Nos últimos cinco anos, os incêndios podem ter causado uma degradação significativa de aproximadamente 9% da vegetação no Pantanal, conforme estimativas da rede Mapbiomas. O levantamento indica que, entre 1986 e 2021, a área degradada no bioma pode variar entre 800 mil hectares (6,8%) e 2,1 milhões de hectares (quase 19%). Essa degradação afeta áreas sensíveis do bioma, que, apesar de adaptado ao fogo, enfrenta impactos severos em determinados locais.
Nesta sexta-feira (5), a Mapbiomas lançou uma plataforma dedicada à monitoração da degradação das áreas florestais, fruto de colaboração entre organizações não governamentais, universidades e empresas de tecnologia. A iniciativa disponibiliza gratuitamente dados, mapas e códigos para compreender as mudanças na composição biológica das regiões consideradas degradadas.

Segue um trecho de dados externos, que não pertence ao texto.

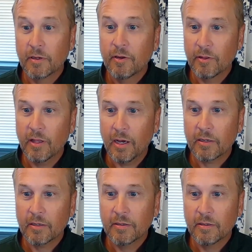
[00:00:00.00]
good
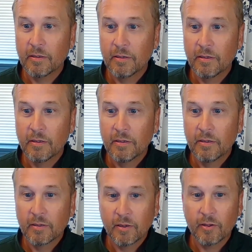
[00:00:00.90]
luck.
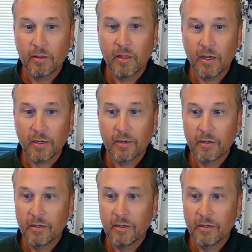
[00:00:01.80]
Good luck.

Em junho deste ano, o Pantanal de Mato Grosso e Mato Grosso do Sul registrou a maior média de área queimada desde 2012, de acordo com o Laboratório de Aplicações de Satélites Ambientais da Universidade Federal do Rio de Janeiro. Em apenas um mês, mais de 411 mil hectares foram consumidos pelo fogo, uma cifra muito superior à média histórica de cerca de 8 mil hectares para o mesmo período. Este cenário destaca a urgência de medidas para proteger o bioma e suas espécies vulneráveis diante da crescente pressão ambiental.